In ordens- und institutionsübergreifender Zusammenarbeit engagieren sich Vertreterinnen heimischer Ordensgemeinschaften im In- und Ausland für sexuell ausgebeutete Frauen und Mädchen

Wien, 23.11.11 (KAP) Den Kampf gegen Menschenhandel und die Ausbeutung von Frauen und Mädchen haben sich einige heimische Frauenorden zur neuen Aufgabe gemacht. Die ordensübergreifende Zusammenarbeit im Rahmen verschiedener Projektgruppen präsentierte Sr. Patricia Erber von den Salvatorianerinnen bei der diesjährigen Herbsttagung der Orden im Wiener Kardinal-König-Haus. Das Motto des "Ordenstags" lautete "Wozu braucht die Gesellschaft die Orden? Wozu brauchen die Orden die Gesellschaft?" Das Engagement der Ordensfrauen sei "eine Antwort auf diese Frage", meinte dazu Sr. Erber.

Die Salvatorianerin verdeutlichte das Ausmaß der Problematik: Nach Schätzungen der Vereinten Nationen werden in Europa jedes Jahr etwa 500.000 Frauen und Mädchen zur Prostitution gezwungen. In Wien sind es Schätzungen zufolge etwa 75 Prozent der Prostituierten, die dieses Schicksal ereilt. Generell liegt das Durchschnittsalter der Betroffenen bei 17 Jahren.
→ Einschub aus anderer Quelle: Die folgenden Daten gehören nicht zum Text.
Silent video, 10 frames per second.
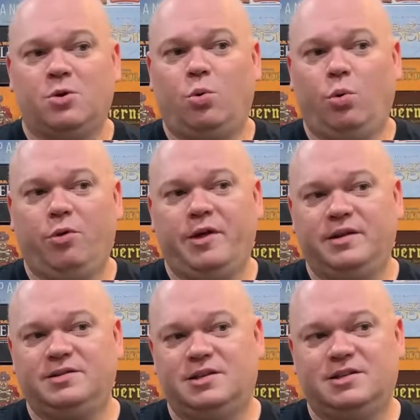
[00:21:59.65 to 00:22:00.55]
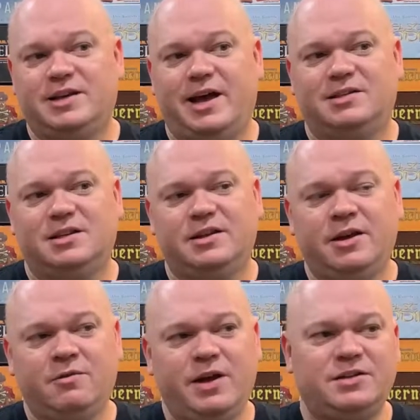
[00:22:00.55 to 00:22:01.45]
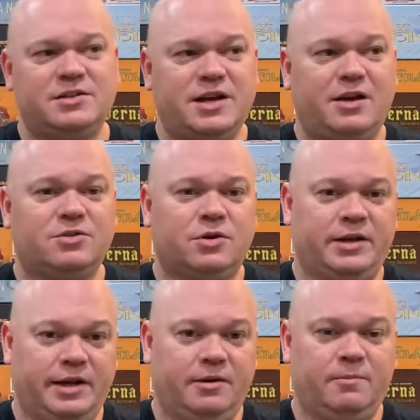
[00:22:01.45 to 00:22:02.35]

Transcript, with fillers: the cool things that this adds? The innovation tiles are neat.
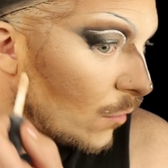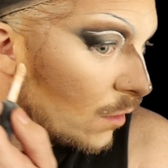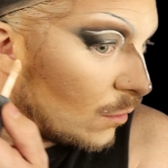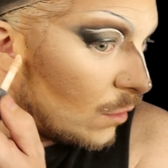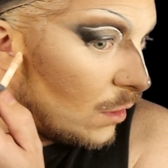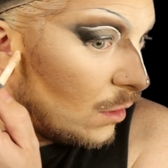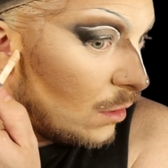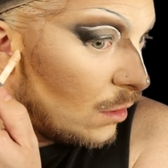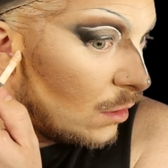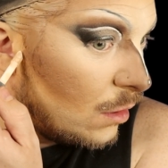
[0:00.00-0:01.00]
So
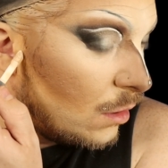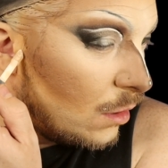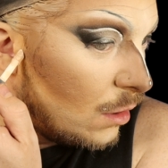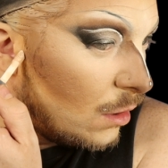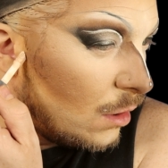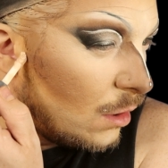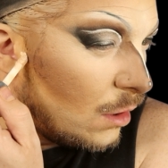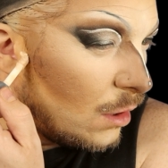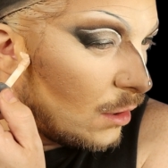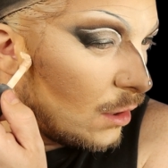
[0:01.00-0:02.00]
here,
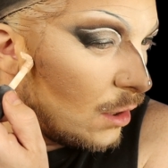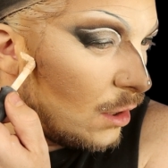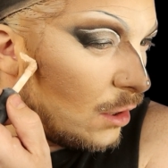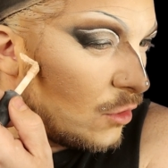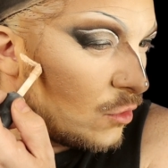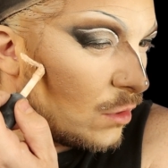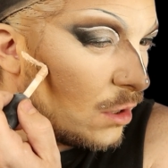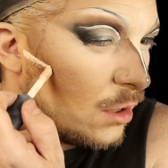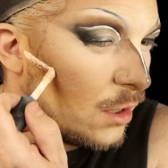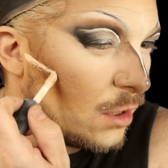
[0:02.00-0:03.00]
I kind of
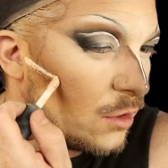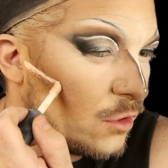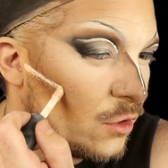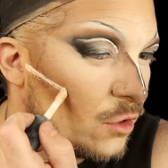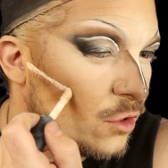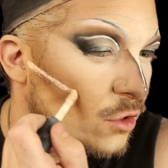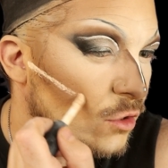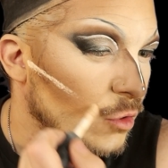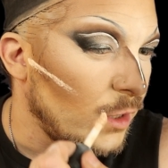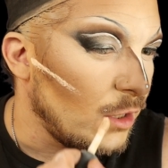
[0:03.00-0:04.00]
draw like a
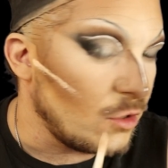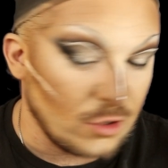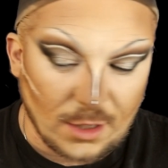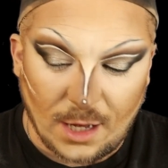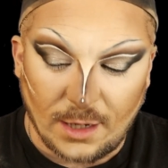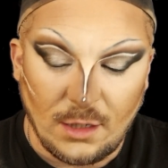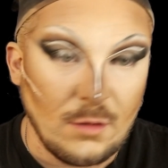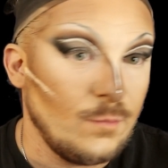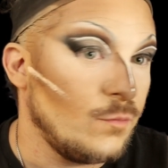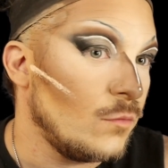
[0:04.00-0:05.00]
straightish line,
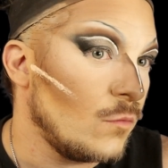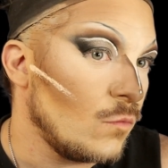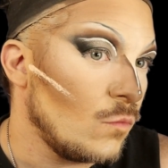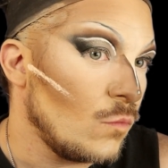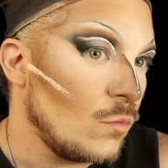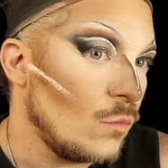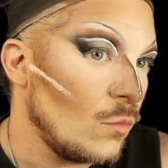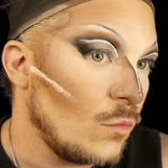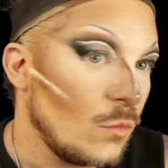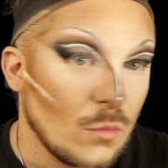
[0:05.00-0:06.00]

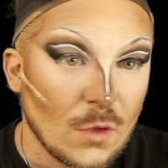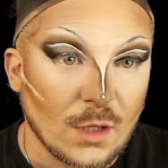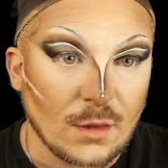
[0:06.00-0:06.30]
like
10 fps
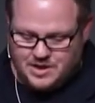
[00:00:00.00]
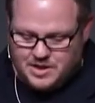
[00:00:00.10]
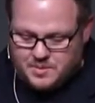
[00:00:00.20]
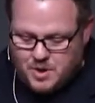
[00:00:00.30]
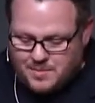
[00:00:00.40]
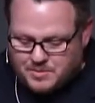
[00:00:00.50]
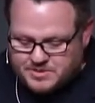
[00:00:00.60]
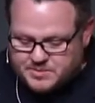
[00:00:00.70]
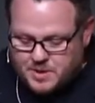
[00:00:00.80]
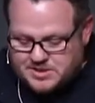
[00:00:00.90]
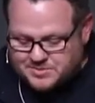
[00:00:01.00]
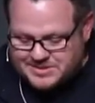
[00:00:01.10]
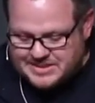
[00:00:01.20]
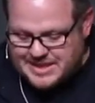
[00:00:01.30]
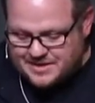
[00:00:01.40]
the proper response. We
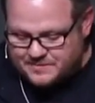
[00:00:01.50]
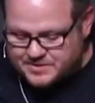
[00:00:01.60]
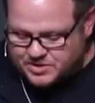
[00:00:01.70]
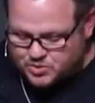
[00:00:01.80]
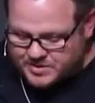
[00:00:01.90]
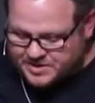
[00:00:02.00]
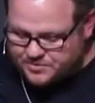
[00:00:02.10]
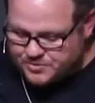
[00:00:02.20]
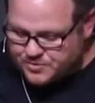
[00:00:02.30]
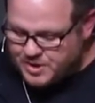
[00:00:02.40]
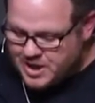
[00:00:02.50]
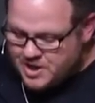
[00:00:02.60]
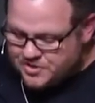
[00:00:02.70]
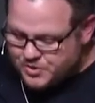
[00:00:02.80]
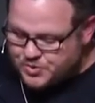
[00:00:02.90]
see that in verses 20 through,
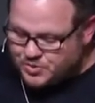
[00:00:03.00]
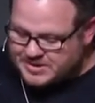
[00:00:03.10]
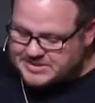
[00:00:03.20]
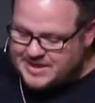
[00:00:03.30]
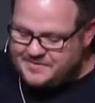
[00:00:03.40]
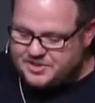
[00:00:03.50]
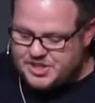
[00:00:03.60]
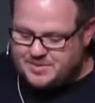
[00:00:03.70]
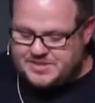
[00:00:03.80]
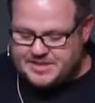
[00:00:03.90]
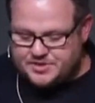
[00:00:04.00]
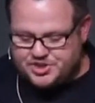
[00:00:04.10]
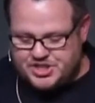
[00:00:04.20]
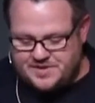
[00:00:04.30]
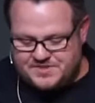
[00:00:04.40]
through 27. James here
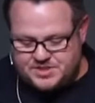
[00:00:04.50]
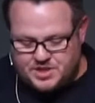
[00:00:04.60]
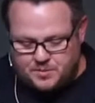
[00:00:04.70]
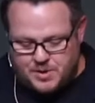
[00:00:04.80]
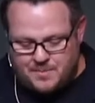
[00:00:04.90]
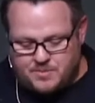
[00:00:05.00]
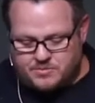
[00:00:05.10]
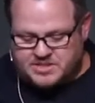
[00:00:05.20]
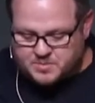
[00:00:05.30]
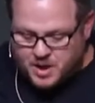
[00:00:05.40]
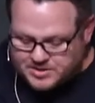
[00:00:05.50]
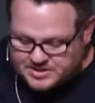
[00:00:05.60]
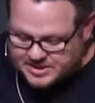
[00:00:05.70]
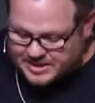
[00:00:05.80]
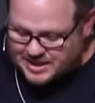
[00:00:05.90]
shifts to the proper response
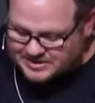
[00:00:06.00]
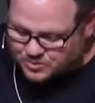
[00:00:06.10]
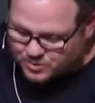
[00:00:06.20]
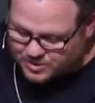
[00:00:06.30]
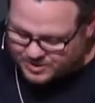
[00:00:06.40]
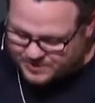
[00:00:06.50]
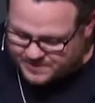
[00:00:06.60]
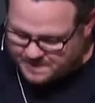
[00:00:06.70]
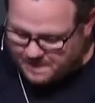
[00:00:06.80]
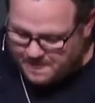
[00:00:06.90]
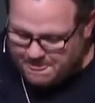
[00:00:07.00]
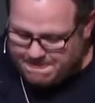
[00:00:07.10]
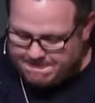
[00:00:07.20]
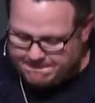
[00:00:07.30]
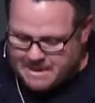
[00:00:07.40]
to God's word.
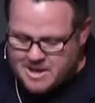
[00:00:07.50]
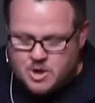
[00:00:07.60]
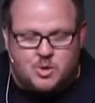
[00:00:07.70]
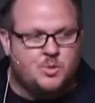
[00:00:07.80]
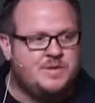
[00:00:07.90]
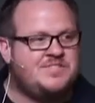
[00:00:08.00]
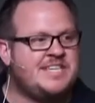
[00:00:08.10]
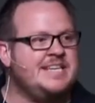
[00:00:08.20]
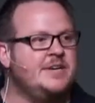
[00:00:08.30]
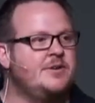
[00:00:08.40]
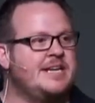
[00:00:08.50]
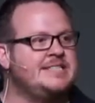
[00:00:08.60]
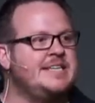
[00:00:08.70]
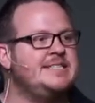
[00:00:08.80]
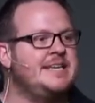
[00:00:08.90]
We've seen in great
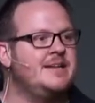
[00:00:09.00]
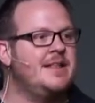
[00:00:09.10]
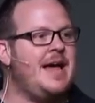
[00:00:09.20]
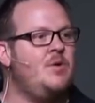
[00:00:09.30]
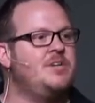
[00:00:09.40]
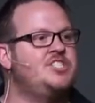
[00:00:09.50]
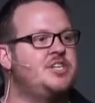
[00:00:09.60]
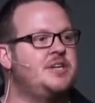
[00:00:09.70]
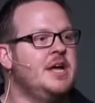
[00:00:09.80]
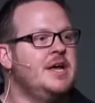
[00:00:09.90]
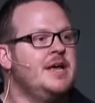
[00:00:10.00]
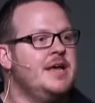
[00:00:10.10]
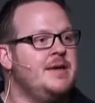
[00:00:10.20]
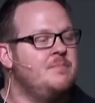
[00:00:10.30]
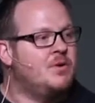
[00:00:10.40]
detail how we should
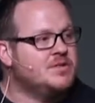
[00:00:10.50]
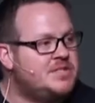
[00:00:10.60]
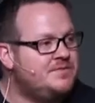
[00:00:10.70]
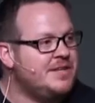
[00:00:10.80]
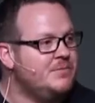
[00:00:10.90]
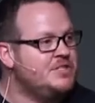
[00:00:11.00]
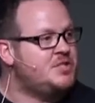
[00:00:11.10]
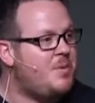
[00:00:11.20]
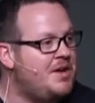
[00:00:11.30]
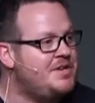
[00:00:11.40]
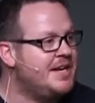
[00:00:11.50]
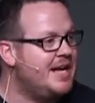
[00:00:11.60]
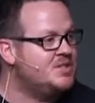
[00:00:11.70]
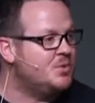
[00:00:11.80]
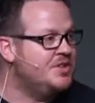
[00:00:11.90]
impulsively respond to
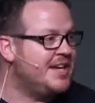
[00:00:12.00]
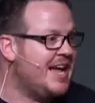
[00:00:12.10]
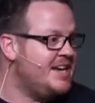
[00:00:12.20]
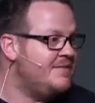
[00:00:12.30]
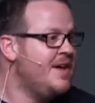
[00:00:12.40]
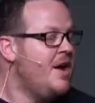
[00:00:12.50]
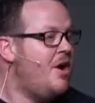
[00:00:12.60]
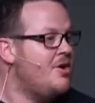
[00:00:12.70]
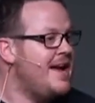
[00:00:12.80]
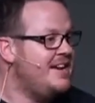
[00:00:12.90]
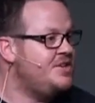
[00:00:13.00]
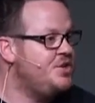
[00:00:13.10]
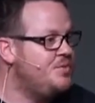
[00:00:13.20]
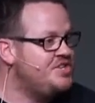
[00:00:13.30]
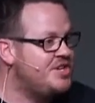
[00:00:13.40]
God's word, the kind of hard
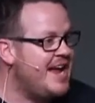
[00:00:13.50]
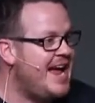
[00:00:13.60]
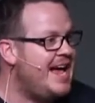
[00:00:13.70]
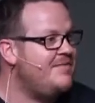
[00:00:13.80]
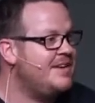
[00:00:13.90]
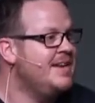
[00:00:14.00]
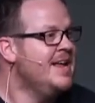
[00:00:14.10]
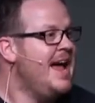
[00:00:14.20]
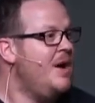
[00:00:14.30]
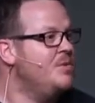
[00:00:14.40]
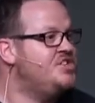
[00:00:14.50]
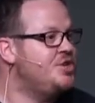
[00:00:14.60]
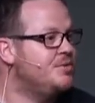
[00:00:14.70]
attitude we should have, and how we should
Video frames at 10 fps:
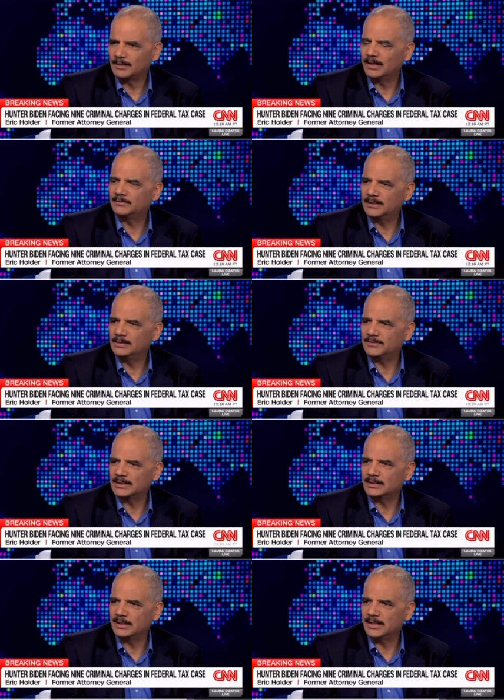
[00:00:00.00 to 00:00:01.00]
of an
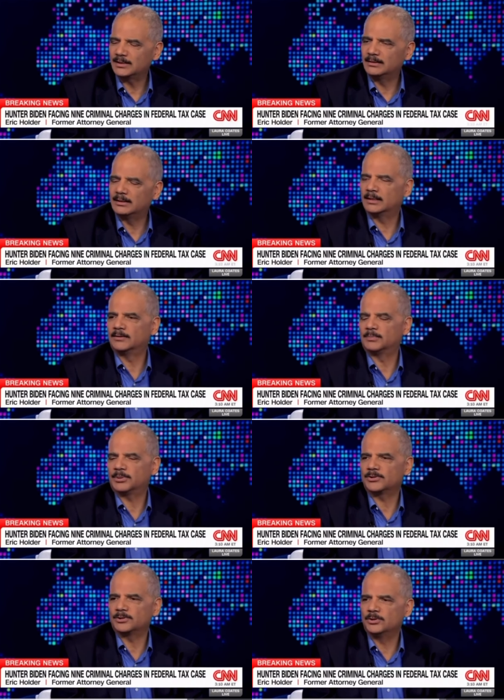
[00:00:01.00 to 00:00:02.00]
investigation of a
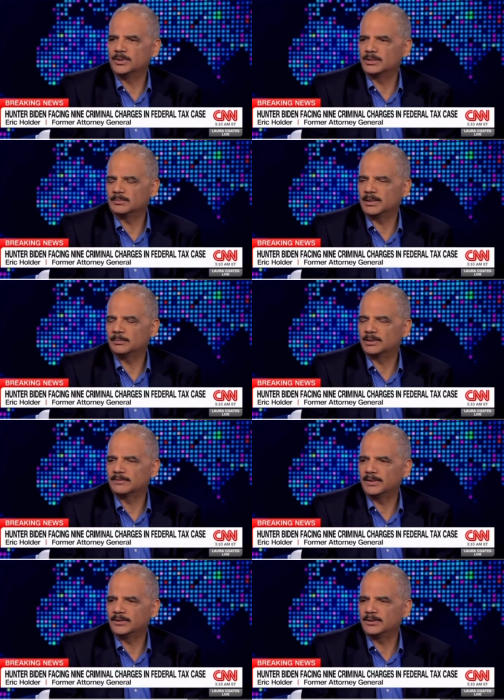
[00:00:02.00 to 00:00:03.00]
person who is a public
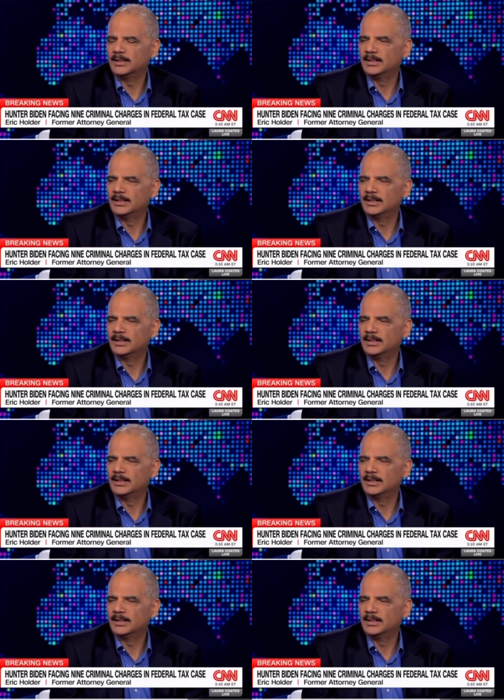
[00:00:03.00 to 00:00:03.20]
figure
Die Ordensfrauen engagieren sich in Österreich in verschiedenen Einrichtungen, so etwa in der 2010 gegründeten "Projektgruppe kirchlicher Organisationen gegen Menschenhandel" sowie in der parallel dazu geführten, rein auf Schwestern ausgerichteten Gruppe "Ordensfrauen gegen Menschenhandel". Auch auf europäischer Ebene sind Ordensfrauen aktiv: Sie vereinen sich z. B. im Netzwerk "Renate".

In Wien sei man derzeit auf der Suche nach Räumlichkeiten für eine Schutzwohnung für betroffene Frauen, berichtete Sr. Erber.